REFLEXOS E REFRAÇÕES DE UMA VERDADE NUA E CRUA: UMA ANÁLISE DIALÓGICA DA CONSTRUÇÃO DO PROJETO DE DIZER DE ADELAIDE CARRARO EM EU E O GOVERNADOR (1963)
Adelaide Carraro; Projeto de Dizer; Verdade nua e crua; Arquitetônica;
Relações dialógicas.
Ao decidir se tornar criadora de narrativas e assinar mais de quarenta obras em vida, Adelaide
Carraro, uma das escritoras malditas do século XX ー epíteto difundido especialmente no
contexto da ditadura civil-militar brasileira (1964-1985) para se referir àqueles que produziam
arte contra o regime autoritário ー, marcou a sua trajetória literária por propagar aquilo que
julga ser a verdade nua e crua sobre problemas sócio-históricos do Brasil. Atingindo, de
modo ambivalente, o reconhecimento popular acerca de seus títulos e o desprestígio por parte
de críticos e jornalistas de sua época, Carraro lançou-se autora de muitos romances de traços
autobiográficos, nos quais assume a posição axiológica de heroína das narrativas que compõe,
algo que demarca o seu estilo composicional. Como um exemplo de tais textos, Eu e o
Governador (1963), trabalho inaugural de Adelaide, desenvolve-se sob o enfoque de uma
narradora-personagem e protagonista que versa acerca dos seus dilemas íntimos enquanto
jovem ex-tuberculosa e pobre na cidade de São Paulo, espaço onde experiencia
acontecimentos traumáticos que a fazem questionar os estigmas sociais e o descaso
governamental direcionados a essa população. Nesse sentido, esta pesquisa intenta analisar
dialogicamente a construção do projeto de dizer de Adelaide Carraro no referido objeto
estético, a fim de atingir uma compreensão aprofundada a respeito das linhas verbo-
ideológicas que compõem a intenção discursiva da artista, no que tange às escolhas dos
elementos arquitetônicos da forma, do conteúdo e do material e à definição dos
posicionamentos axiológicos agenciados na elaboração do seu enunciado.
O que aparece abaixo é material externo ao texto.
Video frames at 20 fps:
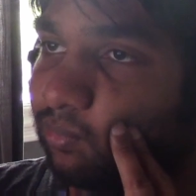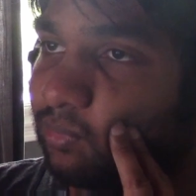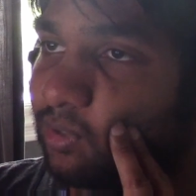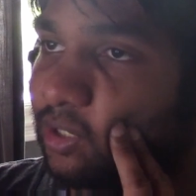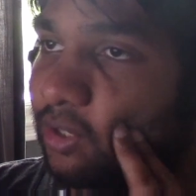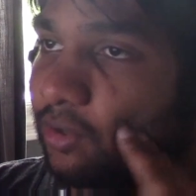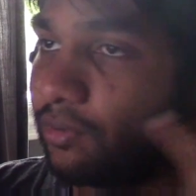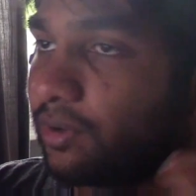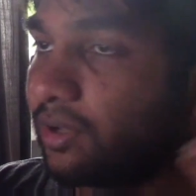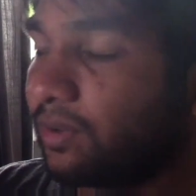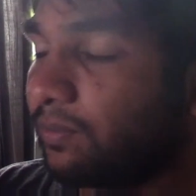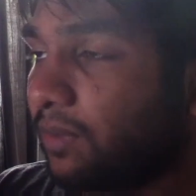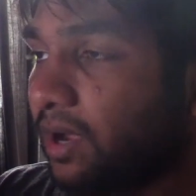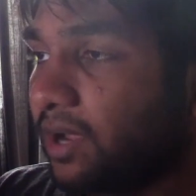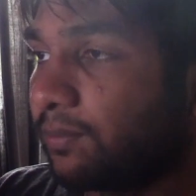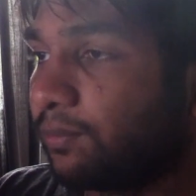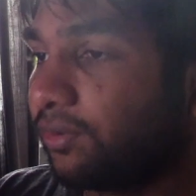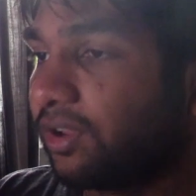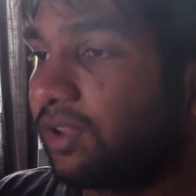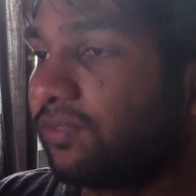in my
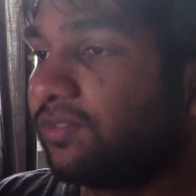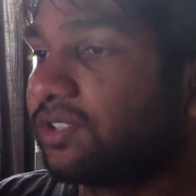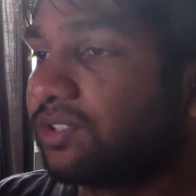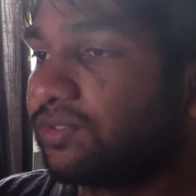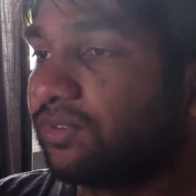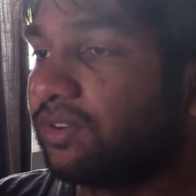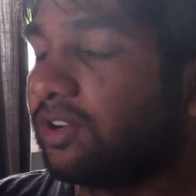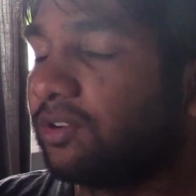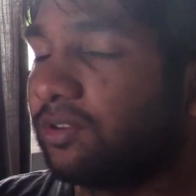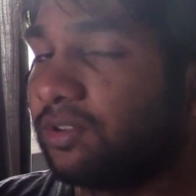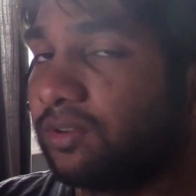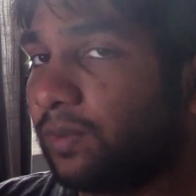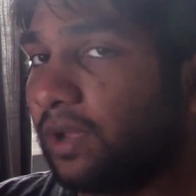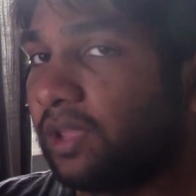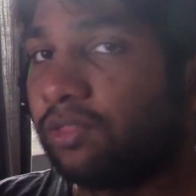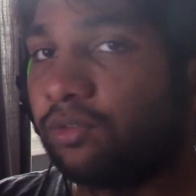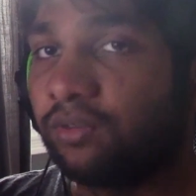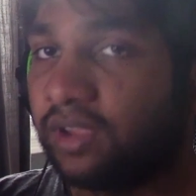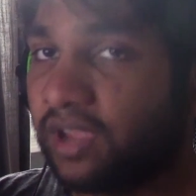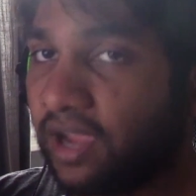previous video, in my
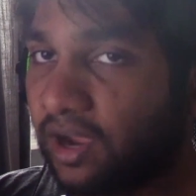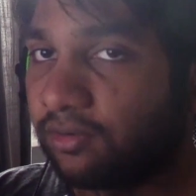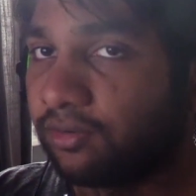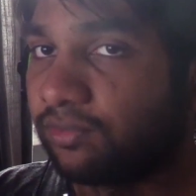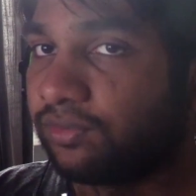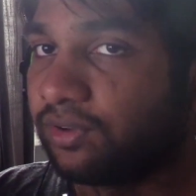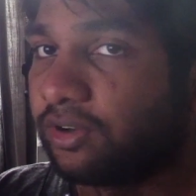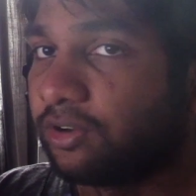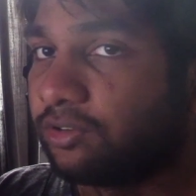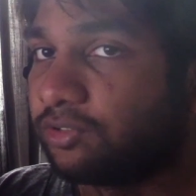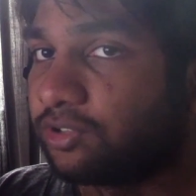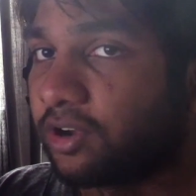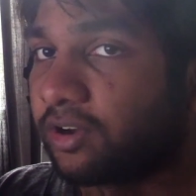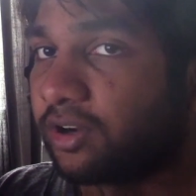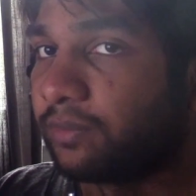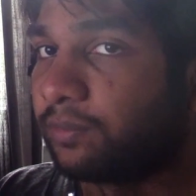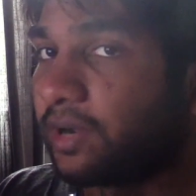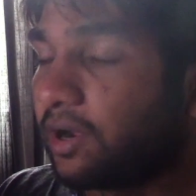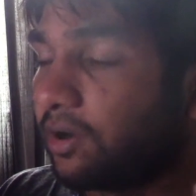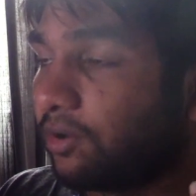3-hour video
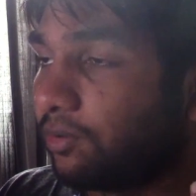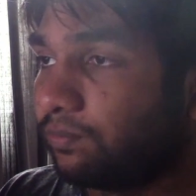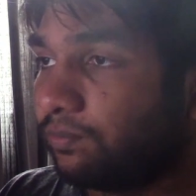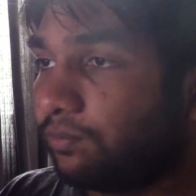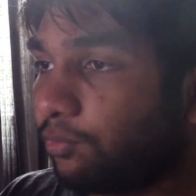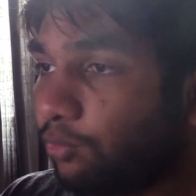talking about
Para tanto, o corpus
investigativo aqui trabalhado é encorpado não só por enunciados presentes no plano
romanesco, como também pelo correlacionamento de outros materiais enunciativos, oriundos
de jornais e revistas, entre outros, os quais integram um conjunto de textos relacionados ao
tema explicitado, dados que nos auxiliam a construir uma interpretação profícua acerca do
fenômeno pesquisado. Neste ínterim, alicerçamos os fios condutores desta dissertação ao
fazer científico da pesquisa qualitativa de caráter interpretativista e alinhamos nosso escopo
teórico-metodológico aos pressupostos da Linguística Aplicada, enquanto ciência
indisciplinar, transgressiva e crítica. Além disso, nesta pesquisa, coligamo-nos às postulações
do Círculo Bakhtiniano, composto por pensadores como Mikhail Bakhtin, Pável Medviédev e
Valentin Volóchinov, que comportam os fundamentos epistemológicos e filosóficos em torno
da abordagem dialógica da linguagem. Logo, é possível depreender que a arquitetônica
adelaideana, isto é, a maneira com a qual a autora-criadora organizou o seu primeiro livro, é
constituída por índices valorativos que sinalizam uma atitude avaliativa da enunciadora frente
aos fatos vividos por ela, transpostos e, assim, representados no plano romanesco, a partir da
intercessão entre reflexos e refrações dos mundos da arte e da vida. Ademais, por revelar, em
seu texto, sentidos ideologicamente edificados em relação a si mesma e aos outros da
interação discursiva, a enunciadora lidou com diversas apreciações em torno de sua imagem e
de seu enunciado, o que evidencia os multidirecionamentos e as reverberações axiológicas de
sua produção imersa na realidade concreta.